Tomó la caja en sus manos, y caminó con la cabeza erguida por el pasillo. Despidiéndose con un asentimiento de cabeza de cada uno de sus compañeros de trabajo. Algunos, como Rosi, estaban trabajando ahí desde que eran unos voluntarios asignados por la universidad.

Al llegar al estacionamiento abrió la cajuela de su FIAT 500 Lounge color rojo y lanzó la caja con sus cosas. De nuevo respiró profundamente al cerrar y se limpió una lágrima solitaria que rodó por su mejilla.

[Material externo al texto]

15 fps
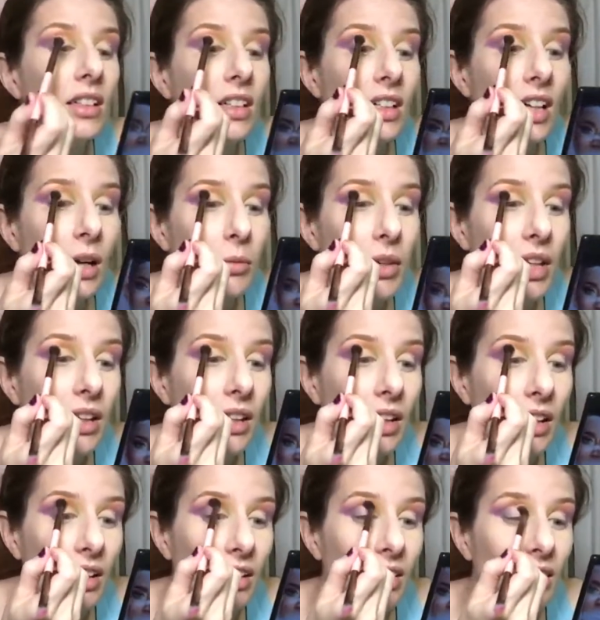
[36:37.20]
I'm getting there.
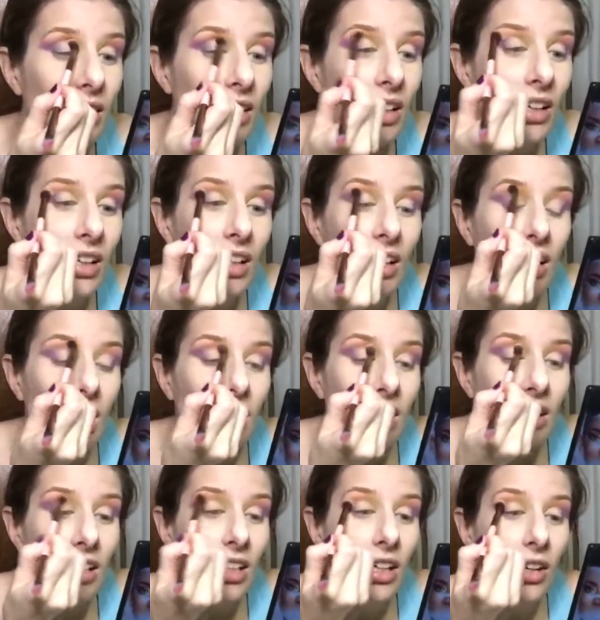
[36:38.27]
You
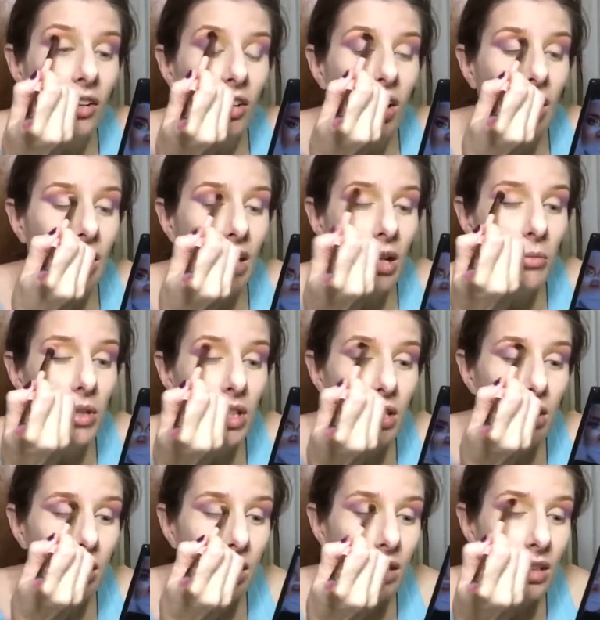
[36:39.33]
know, I come in
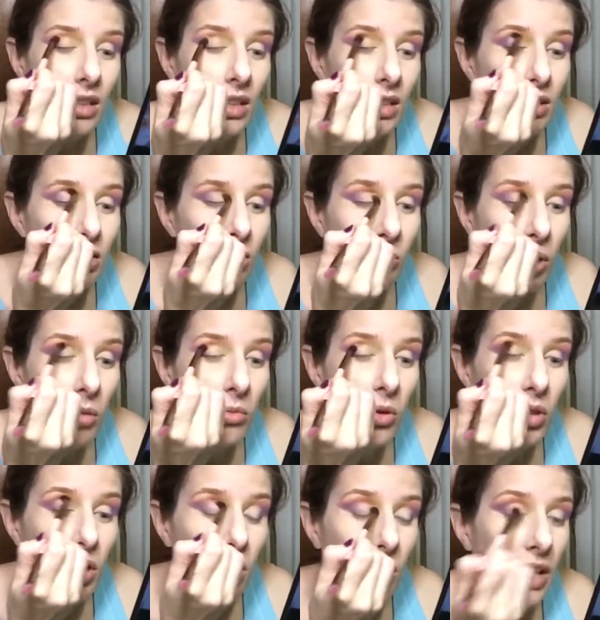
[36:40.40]
and do my
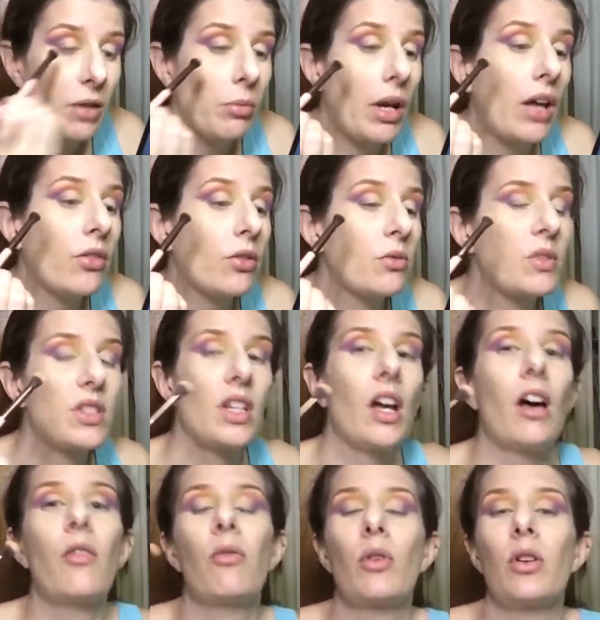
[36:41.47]
morning like bathroom
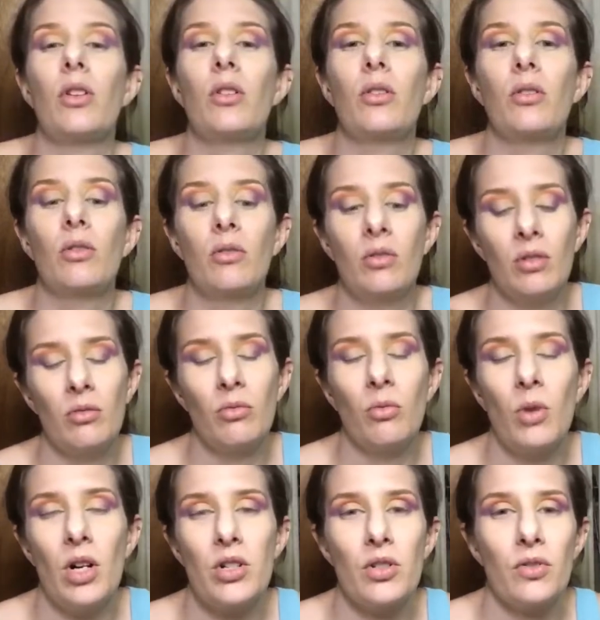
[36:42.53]
stuff where you
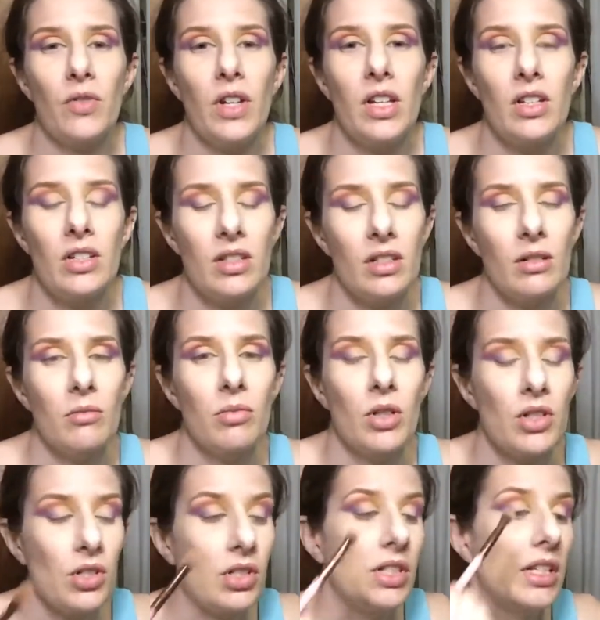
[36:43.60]
wash your face
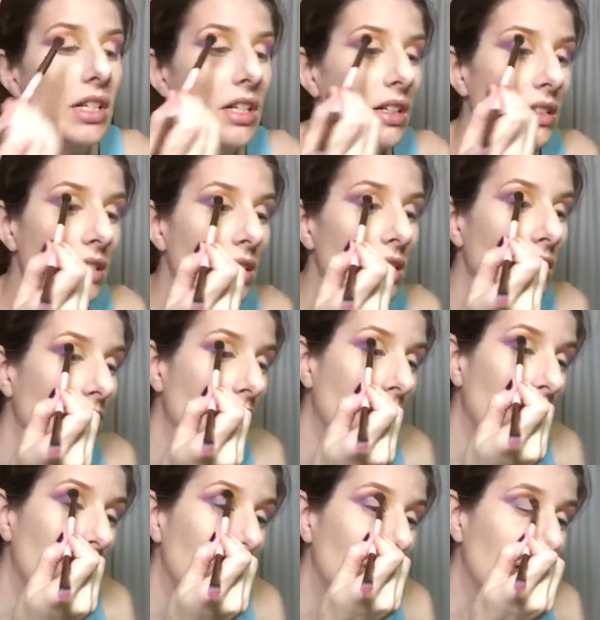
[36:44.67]
and brush your teeth and,
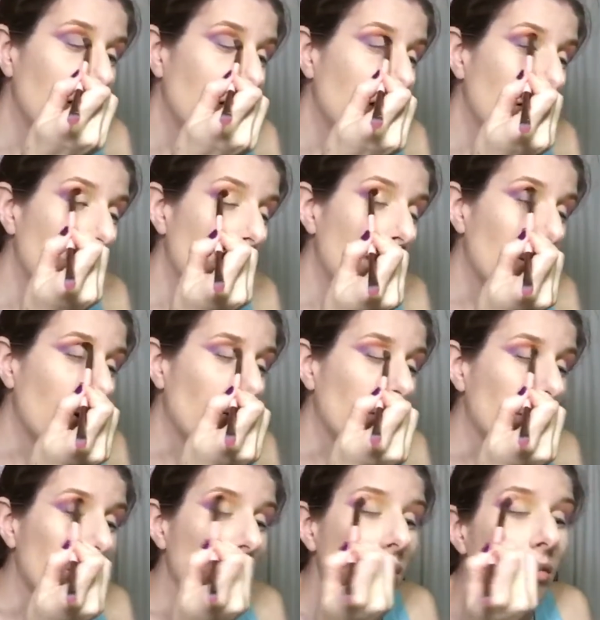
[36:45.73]
you know,
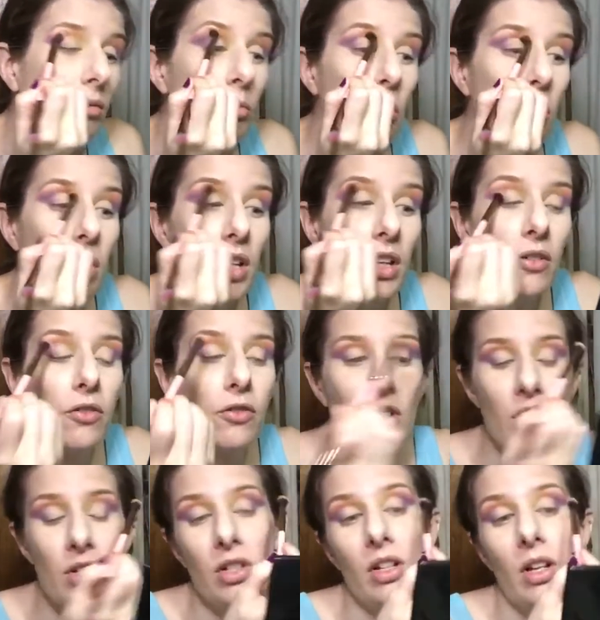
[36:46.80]
the morning
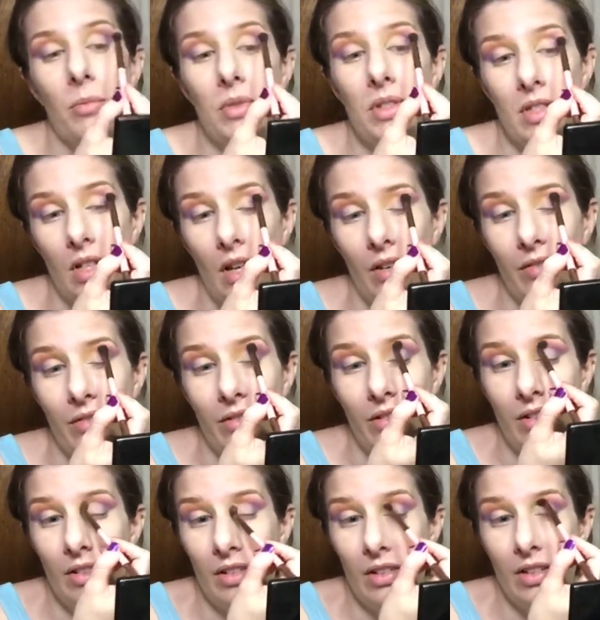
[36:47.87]
freshen up stuff.
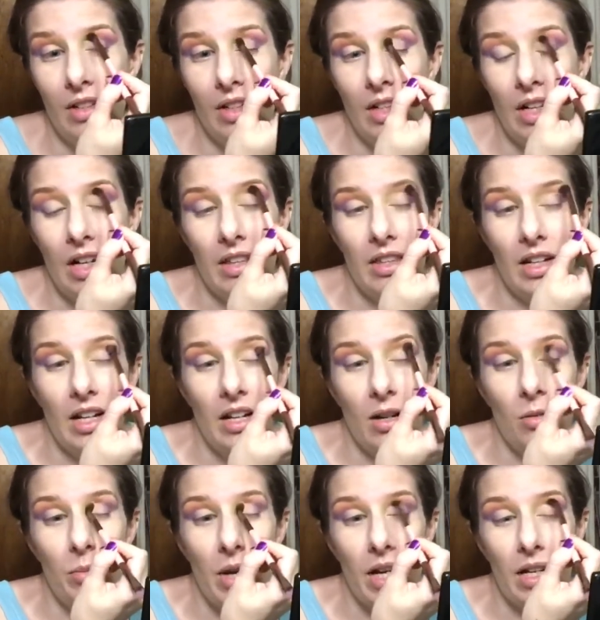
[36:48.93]
And then I go
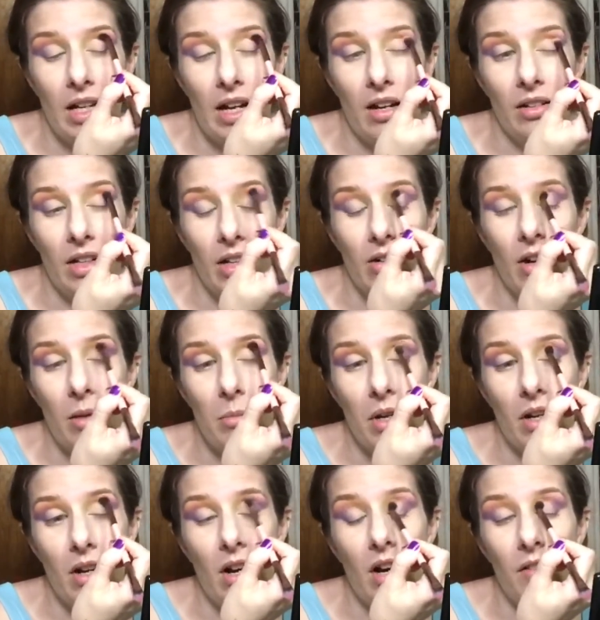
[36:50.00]
back out, I grab my
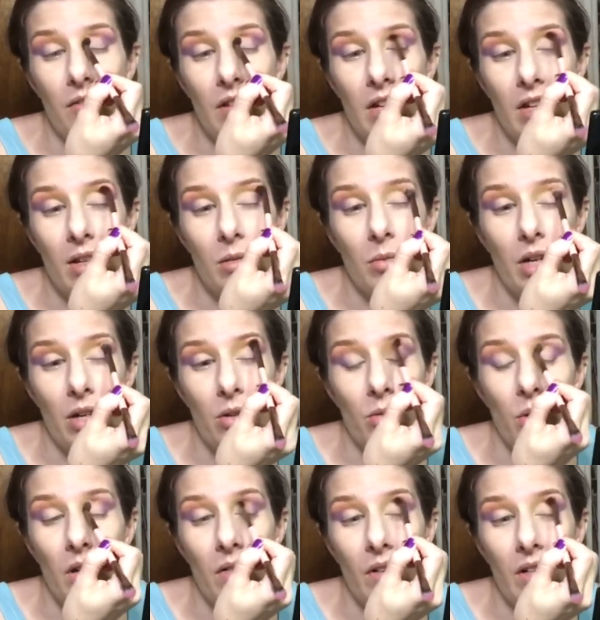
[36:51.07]
coffee out of the
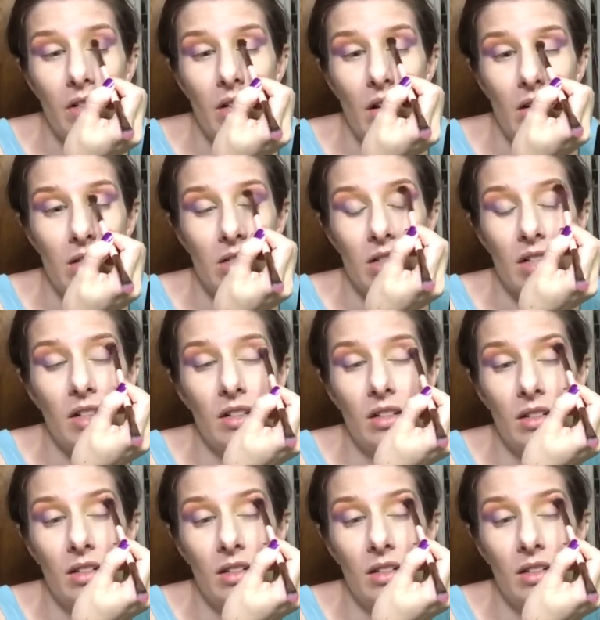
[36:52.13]
microwave, I doctor it.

«No es el fin del mundo, Alina», se dio ánimos.

Apenas eran las ocho y cincuenta de la mañana del día lunes, no quería regresar a casa. Al menos no por el momento, no quería tener que dar explicaciones de por qué la habían echado del trabajo.

Alina vivía en la cochera de la casa de su prima Helen y su esposo, Richard, que para ganarse un ingreso extra habían convertido en un pequeño apartamento tipo estudio con todas las comodidades. Tenían dos niños, una niña de siete años, llamada Claudia, un varón de cuatro llamado, Jonathan, y un tercero que le faltaban pocas semanas para nacer y que no querían saber el sexo, solo si estaba saludable o no.

Sin embargo; decidió ir a casa porque no podía gastar mucho en gasolina desde ese momento. Ya que no sabía cuanto tiempo estaría sin trabajar.

—¡Mierda! ¡Qué suerte tengo! —exclamó dentro del vehículo.

Pues, cuando iba llegando su prima Helen también lo estaba haciendo. Esta se bajó de su auto con el ceño fruncido mirando hacia ella.

—¿Te sientes bien? —le preguntó desde lejos— ¿Tienes algún virus?

Aunque las preguntas fueron un poco chocantes, Alina le entendió. Estaba embarazada, tenía que cuidarse. Pero en ese momento no quería hablar con nadie.

—Te cuento más tarde, y puedes estar tranquila… No te preocupes, que no tengo ningún virus.

Fue lo único que le respondió bajando del auto, y dirigiéndose a su apartamento.

Al abrir la puerta, rompió a llorar por la indignación. Sacudió la cabeza en negación.

—¡No es justo! —exclamó entre llantos— ¡No me lo merezco!

Se quitó las zapatillas, y fue caminando descalza hasta su habitación. Se tiró en la cama y comenzó a llorar hasta que todo se quedó en silencio y sus ojos se cerraron.